# Arithmetic Group

Arithmetic instructions are many of the 8080's 256 opcodes and include the various flavors of add and subtract. Most of the arithmetic instructions operate on register A and store the result into A. (Register A is also called the accumulator).

The interesting thing to note about these instructions is that they effect the condition codes. Condition codes (also called flags) are set by the result of a completed instruction. Not all instructions effect the flags, and not all instruction that effect flags will effect every flag.

### 8080 Flags

The 8080's flags are named Z, S, P, CY, and AC.

• Z (zero) set to 1 when the result is equal to zero

• S (sign) set to 1 when bit 7 (the most significant bit or MSB) of the math instruction is set

• P (parity) is set when the answer has even parity, clear when odd parity

• CY (carry) set to 1 when the instruction resulted in a carry out or borrow into the high order bit

• AC (auxillary carry) is used mostly for BCD (binary coded decimal) math. Read the data book for more details, Space Invaders doesn't use it.

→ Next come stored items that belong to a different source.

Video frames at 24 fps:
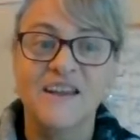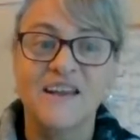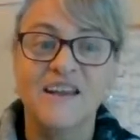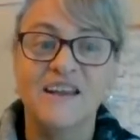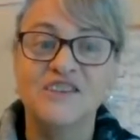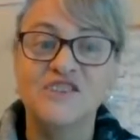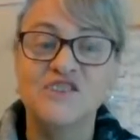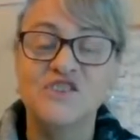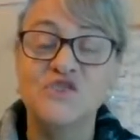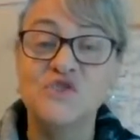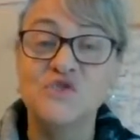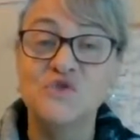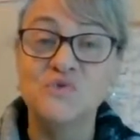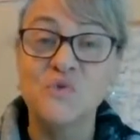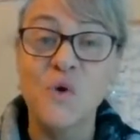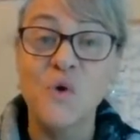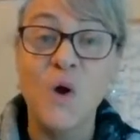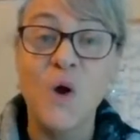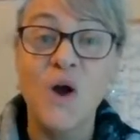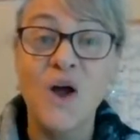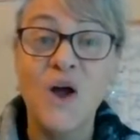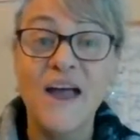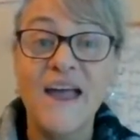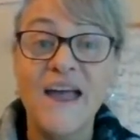as you
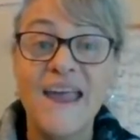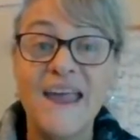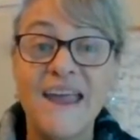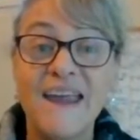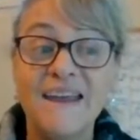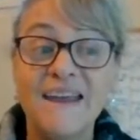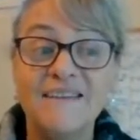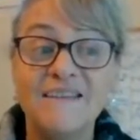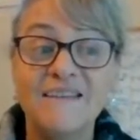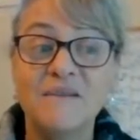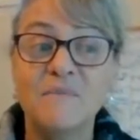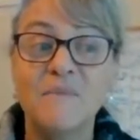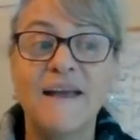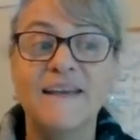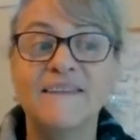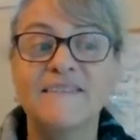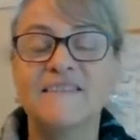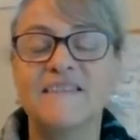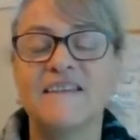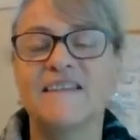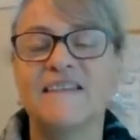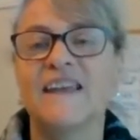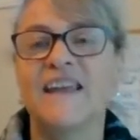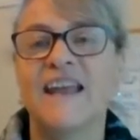try to
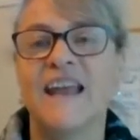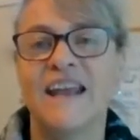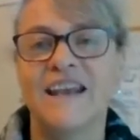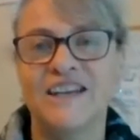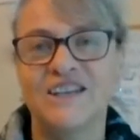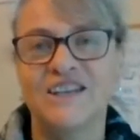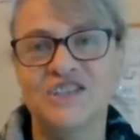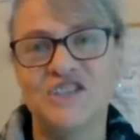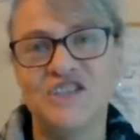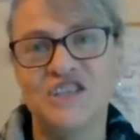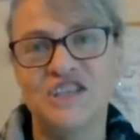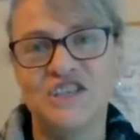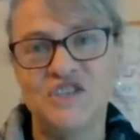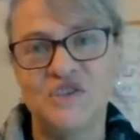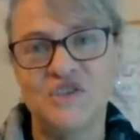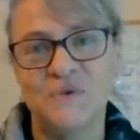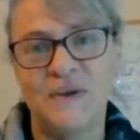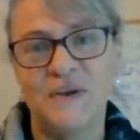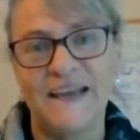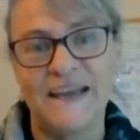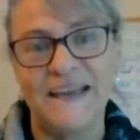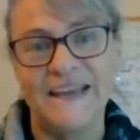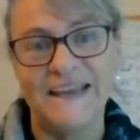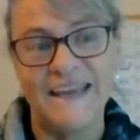muster the energy to
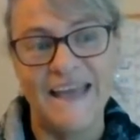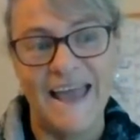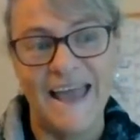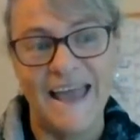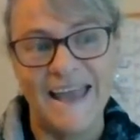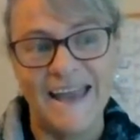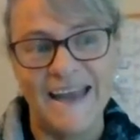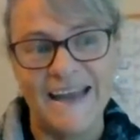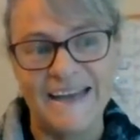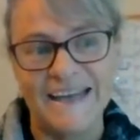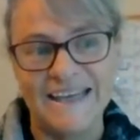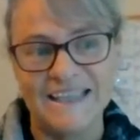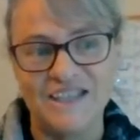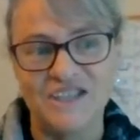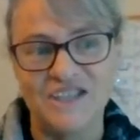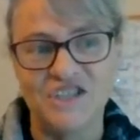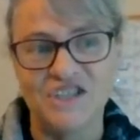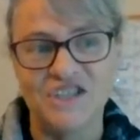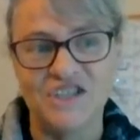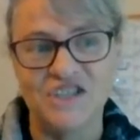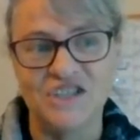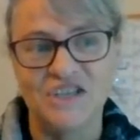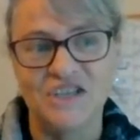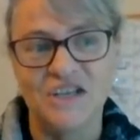
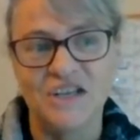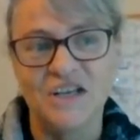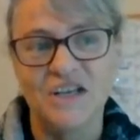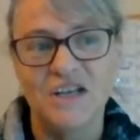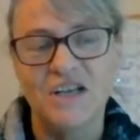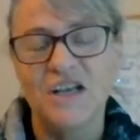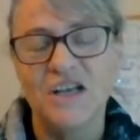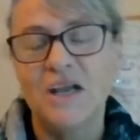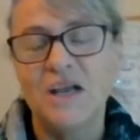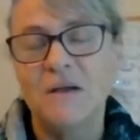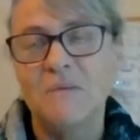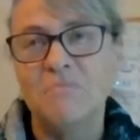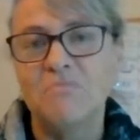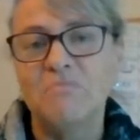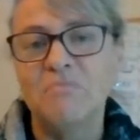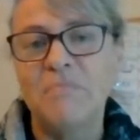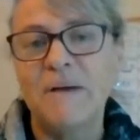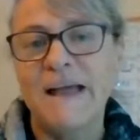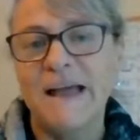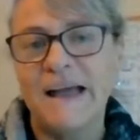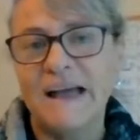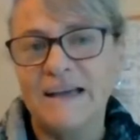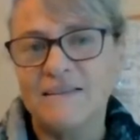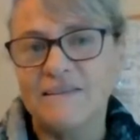engage,
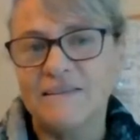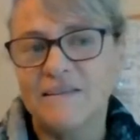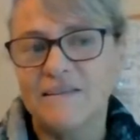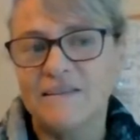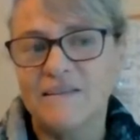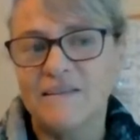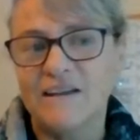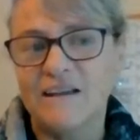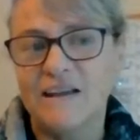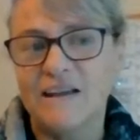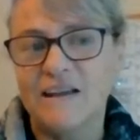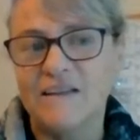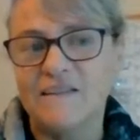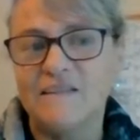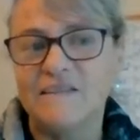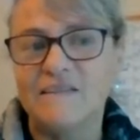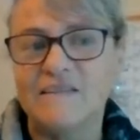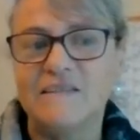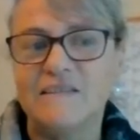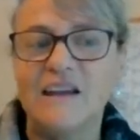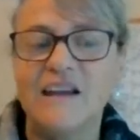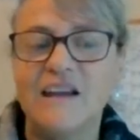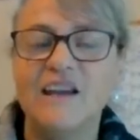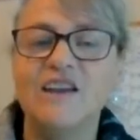but
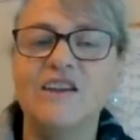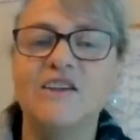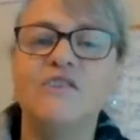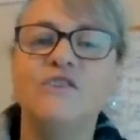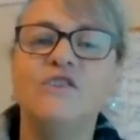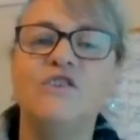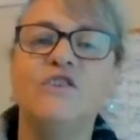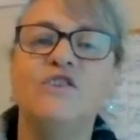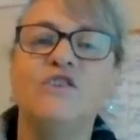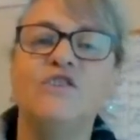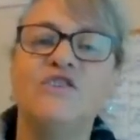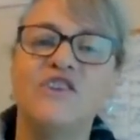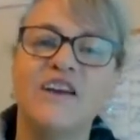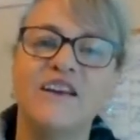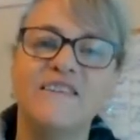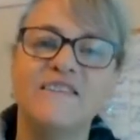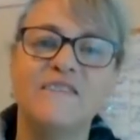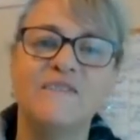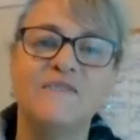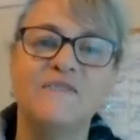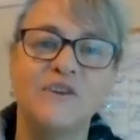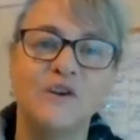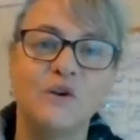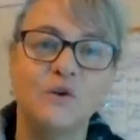instead you
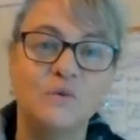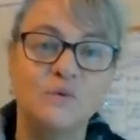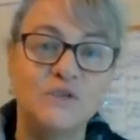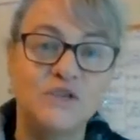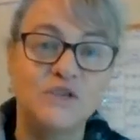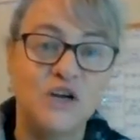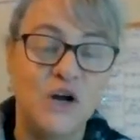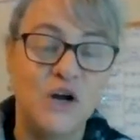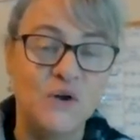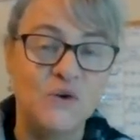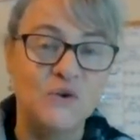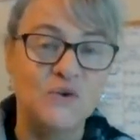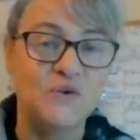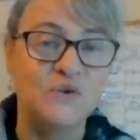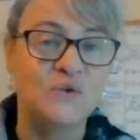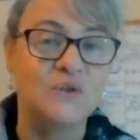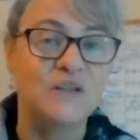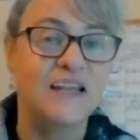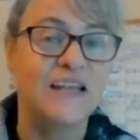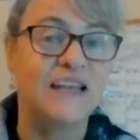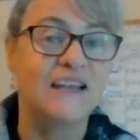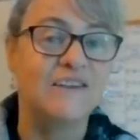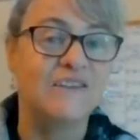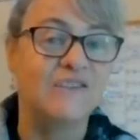just feel
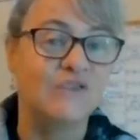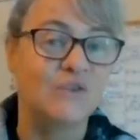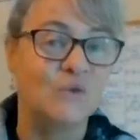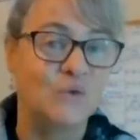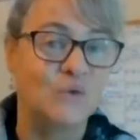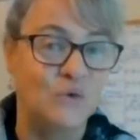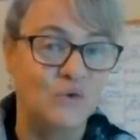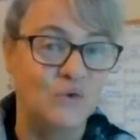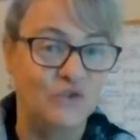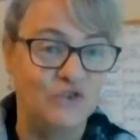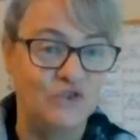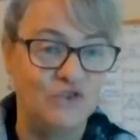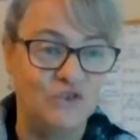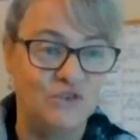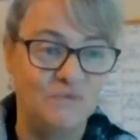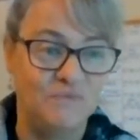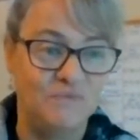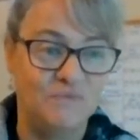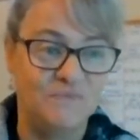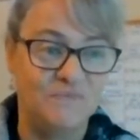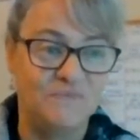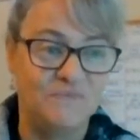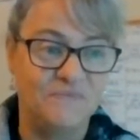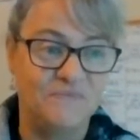total
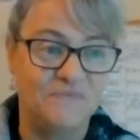exhaustion.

The condition codes are used by conditional branching instructions, for instance JZ will only branch if the Z flag is set.

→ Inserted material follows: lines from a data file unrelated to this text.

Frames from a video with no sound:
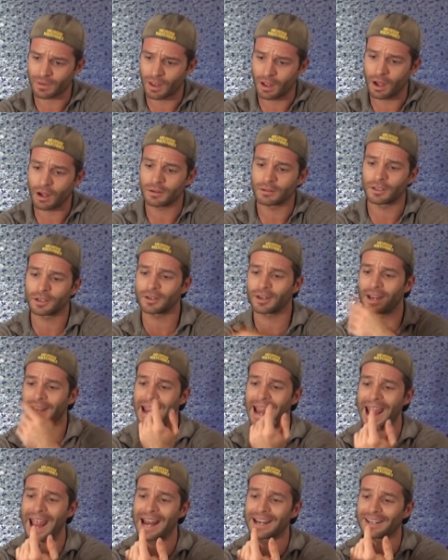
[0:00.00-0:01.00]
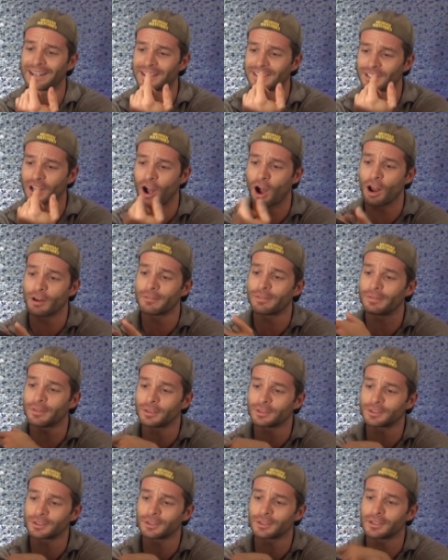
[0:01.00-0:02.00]
Oh, okay, and it is
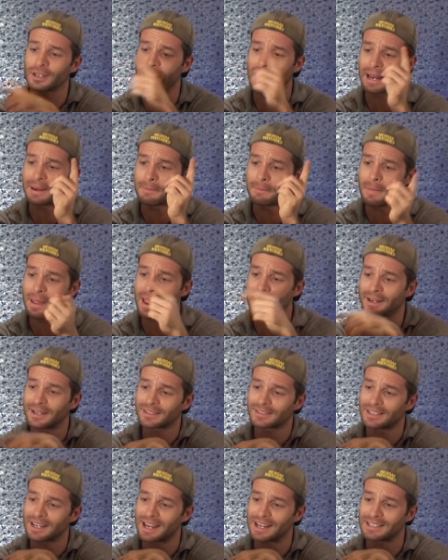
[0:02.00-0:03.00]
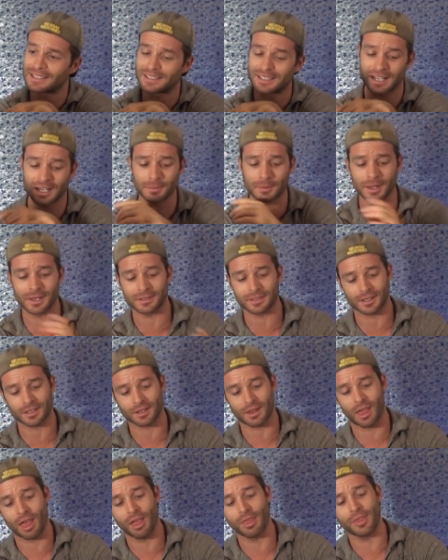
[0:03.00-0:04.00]
unfiltered and may contain sediment,
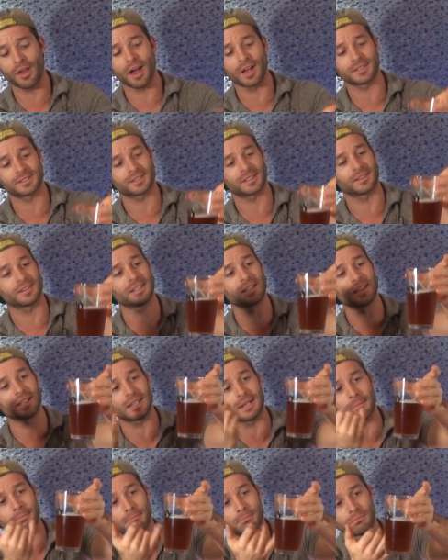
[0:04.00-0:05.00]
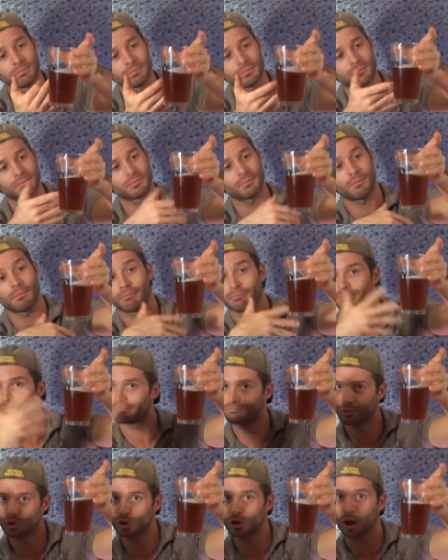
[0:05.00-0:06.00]
thus the
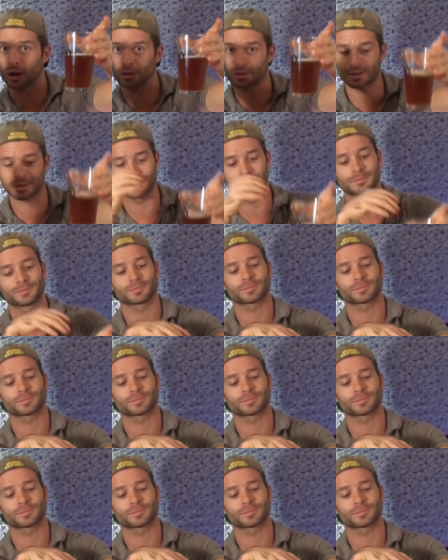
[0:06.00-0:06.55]
chunks.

Most of the instructions have 3 forms, register, immediate, and memory. Let's implement a few here to get their forms and see what it is like to work with the condition codes. (Note that I am not implementing auxillary carry since I know it is not used. If I implemented it, I couldn't test it.)

#### Register Form

Here are 2 register form instructions implemented; in the first one I draw out the code to make it clear what is going on, and the second is a more compact representation that does the same thing.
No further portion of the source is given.